(Dataset entries)
· · · · · · ·

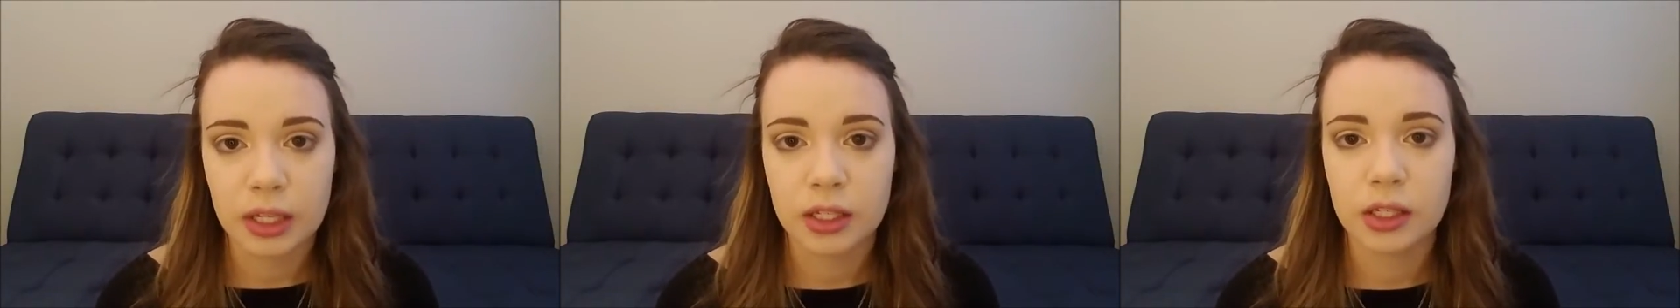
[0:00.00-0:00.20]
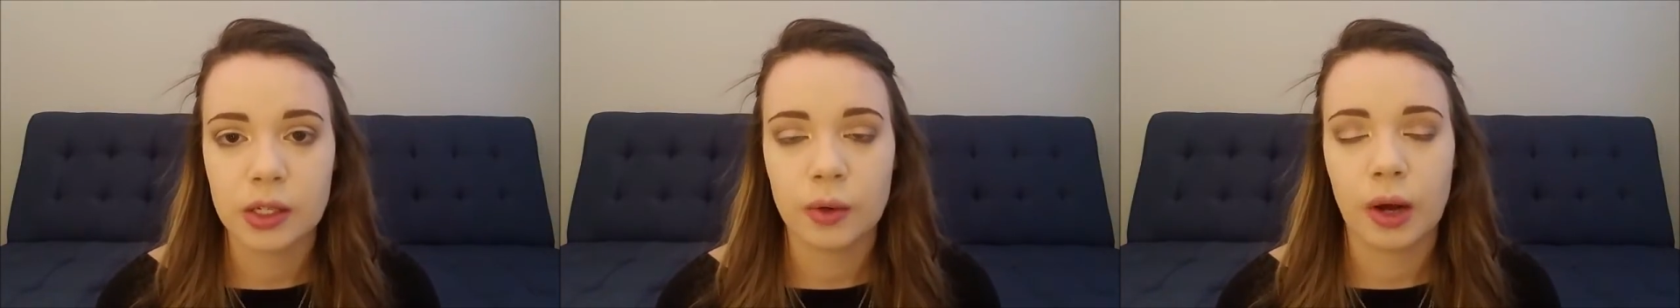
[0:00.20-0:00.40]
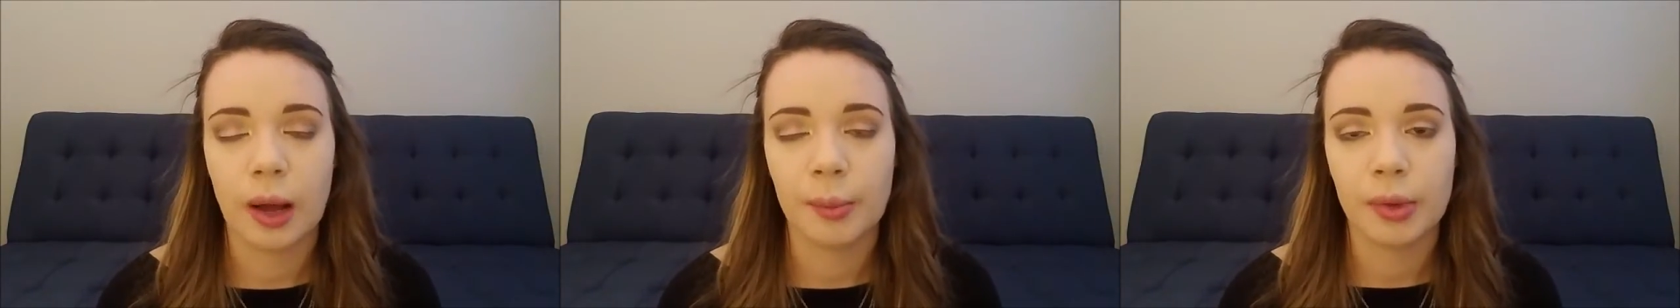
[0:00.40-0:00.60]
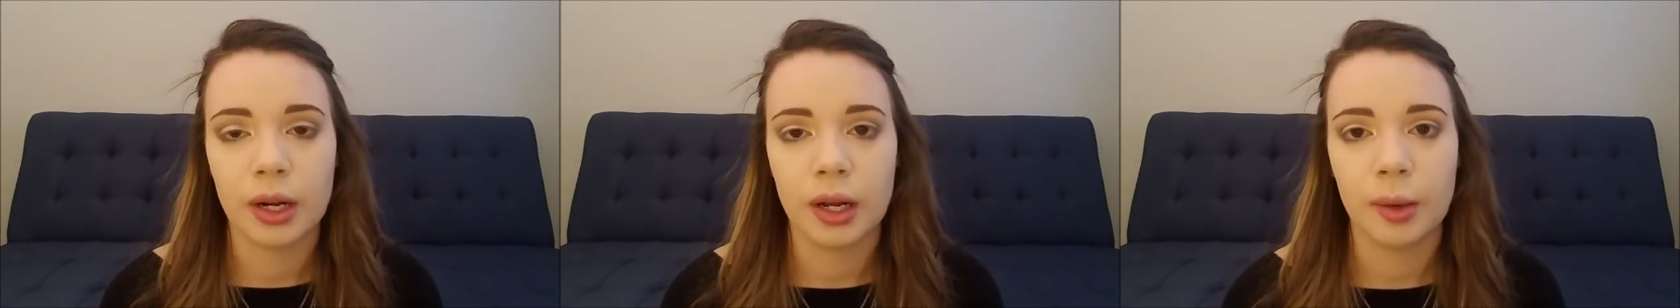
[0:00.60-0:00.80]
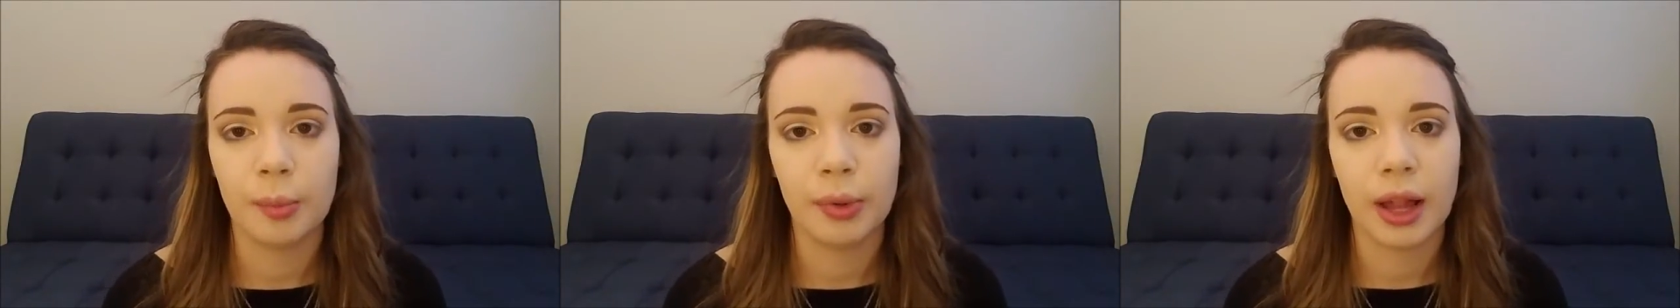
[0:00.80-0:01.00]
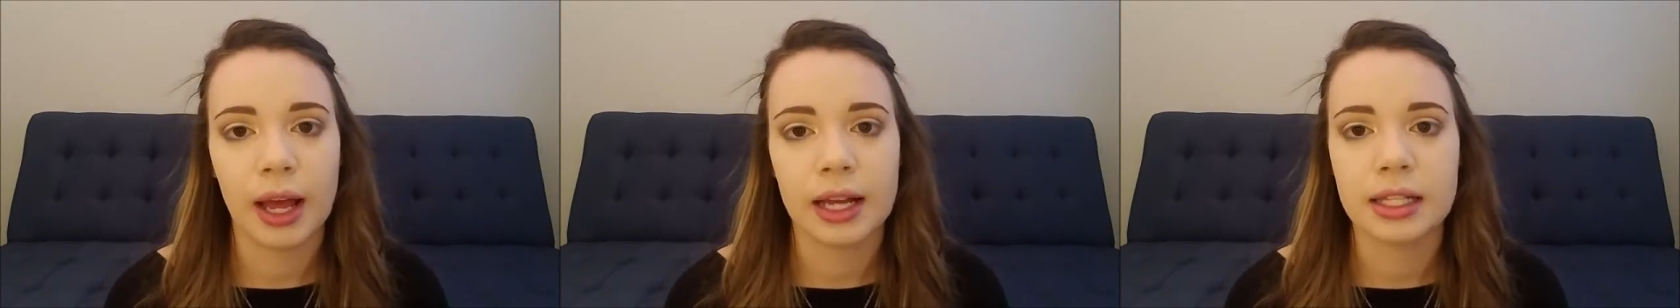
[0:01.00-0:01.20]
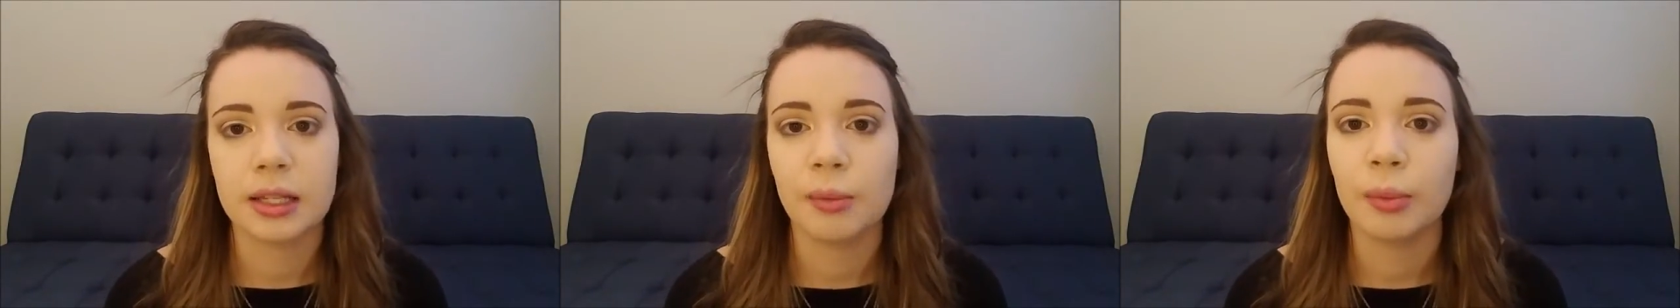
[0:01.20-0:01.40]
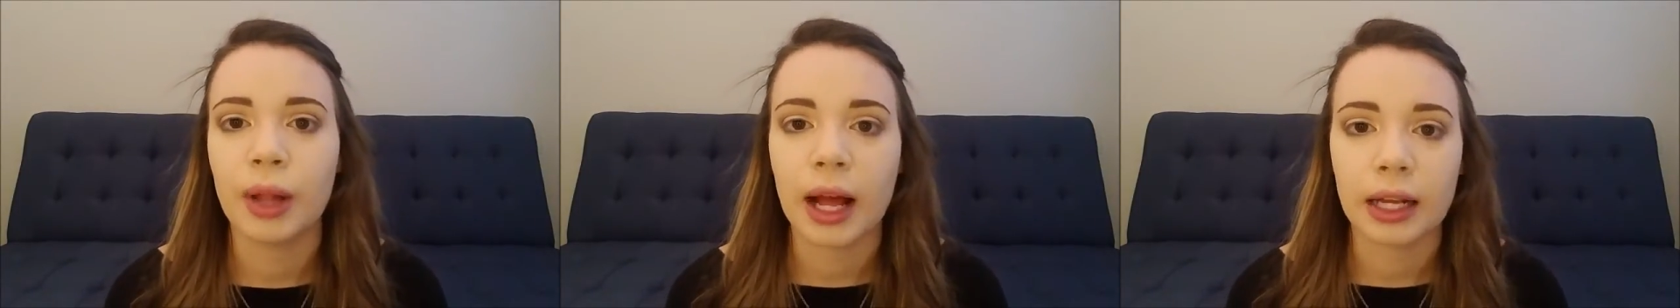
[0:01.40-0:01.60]
So I'm going to apply
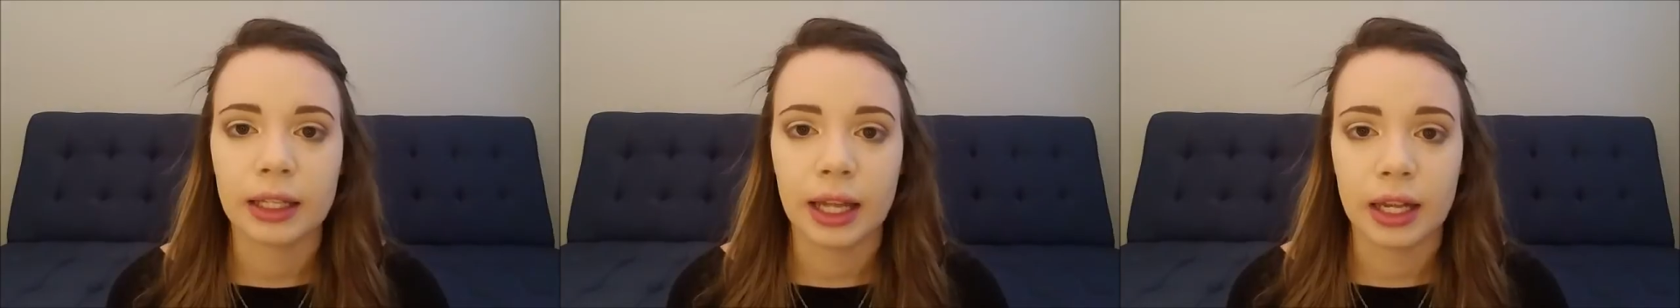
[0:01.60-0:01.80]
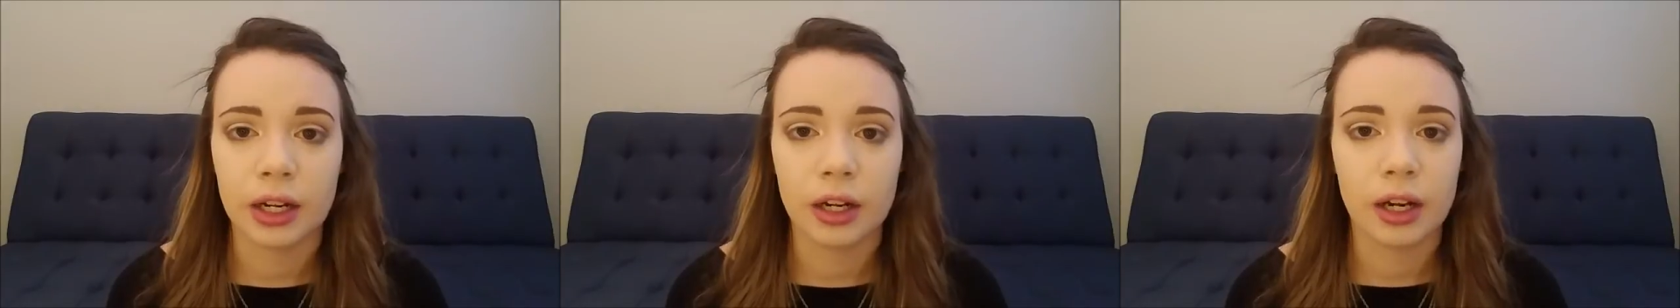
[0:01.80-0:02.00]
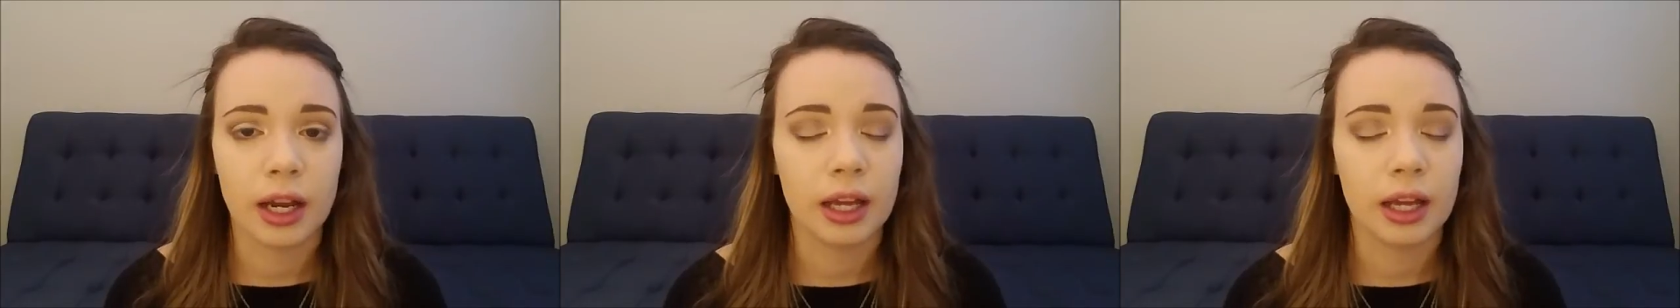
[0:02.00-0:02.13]
some black liner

· · · · · · ·

■ **TASK ITEM**
Your copy of the records above should be exact and contain no pictures.

■ **RESPONSE TO THE TASK**
[0:00.00-0:00.20]
[0:00.20-0:00.40]
[0:00.40-0:00.60]
[0:00.60-0:00.80]
[0:00.80-0:01.00]
[0:01.00-0:01.20]
[0:01.20-0:01.40]
[0:01.40-0:01.60]
So I'm going to apply
[0:01.60-0:01.80]
[0:01.80-0:02.00]
[0:02.00-0:02.13]
some black liner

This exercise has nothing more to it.